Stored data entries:
▬▬▬▬▬▬▬▬▬▬
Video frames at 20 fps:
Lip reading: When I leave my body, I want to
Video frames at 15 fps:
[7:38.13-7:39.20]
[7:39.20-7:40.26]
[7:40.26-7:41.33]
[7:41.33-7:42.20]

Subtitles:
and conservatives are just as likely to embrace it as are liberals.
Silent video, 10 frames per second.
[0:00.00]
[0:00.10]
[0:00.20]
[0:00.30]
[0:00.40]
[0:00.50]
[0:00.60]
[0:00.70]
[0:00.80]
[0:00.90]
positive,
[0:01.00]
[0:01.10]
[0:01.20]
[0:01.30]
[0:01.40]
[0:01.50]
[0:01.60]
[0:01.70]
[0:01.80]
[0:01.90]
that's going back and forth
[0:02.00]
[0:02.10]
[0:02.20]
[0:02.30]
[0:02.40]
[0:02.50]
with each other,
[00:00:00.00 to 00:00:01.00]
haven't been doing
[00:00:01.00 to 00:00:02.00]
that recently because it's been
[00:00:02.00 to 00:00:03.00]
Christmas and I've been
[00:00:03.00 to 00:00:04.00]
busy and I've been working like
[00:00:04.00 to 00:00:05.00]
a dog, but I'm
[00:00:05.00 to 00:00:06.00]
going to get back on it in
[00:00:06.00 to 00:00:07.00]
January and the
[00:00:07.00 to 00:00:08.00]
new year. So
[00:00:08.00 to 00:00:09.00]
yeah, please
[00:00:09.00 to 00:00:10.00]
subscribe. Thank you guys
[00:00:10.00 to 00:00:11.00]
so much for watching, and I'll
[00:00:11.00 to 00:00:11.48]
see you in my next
▬▬▬▬▬▬▬▬▬▬
ACTIVITY:
Beginning with the line that contains "[7:38.13-7:39.20]", write out every line through the end of the entries above, exactly.

FINISHED TASK:
[7:38.13-7:39.20]
[7:39.20-7:40.26]
[7:40.26-7:41.33]
[7:41.33-7:42.20]

Subtitles:
and conservatives are just as likely to embrace it as are liberals.
Silent video, 10 frames per second.
[0:00.00]
[0:00.10]
[0:00.20]
[0:00.30]
[0:00.40]
[0:00.50]
[0:00.60]
[0:00.70]
[0:00.80]
[0:00.90]
positive,
[0:01.00]
[0:01.10]
[0:01.20]
[0:01.30]
[0:01.40]
[0:01.50]
[0:01.60]
[0:01.70]
[0:01.80]
[0:01.90]
that's going back and forth
[0:02.00]
[0:02.10]
[0:02.20]
[0:02.30]
[0:02.40]
[0:02.50]
with each other,
[00:00:00.00 to 00:00:01.00]
haven't been doing
[00:00:01.00 to 00:00:02.00]
that recently because it's been
[00:00:02.00 to 00:00:03.00]
Christmas and I've been
[00:00:03.00 to 00:00:04.00]
busy and I've been working like
[00:00:04.00 to 00:00:05.00]
a dog, but I'm
[00:00:05.00 to 00:00:06.00]
going to get back on it in
[00:00:06.00 to 00:00:07.00]
January and the
[00:00:07.00 to 00:00:08.00]
new year. So
[00:00:08.00 to 00:00:09.00]
yeah, please
[00:00:09.00 to 00:00:10.00]
subscribe. Thank you guys
[00:00:10.00 to 00:00:11.00]
so much for watching, and I'll
[00:00:11.00 to 00:00:11.48]
see you in my next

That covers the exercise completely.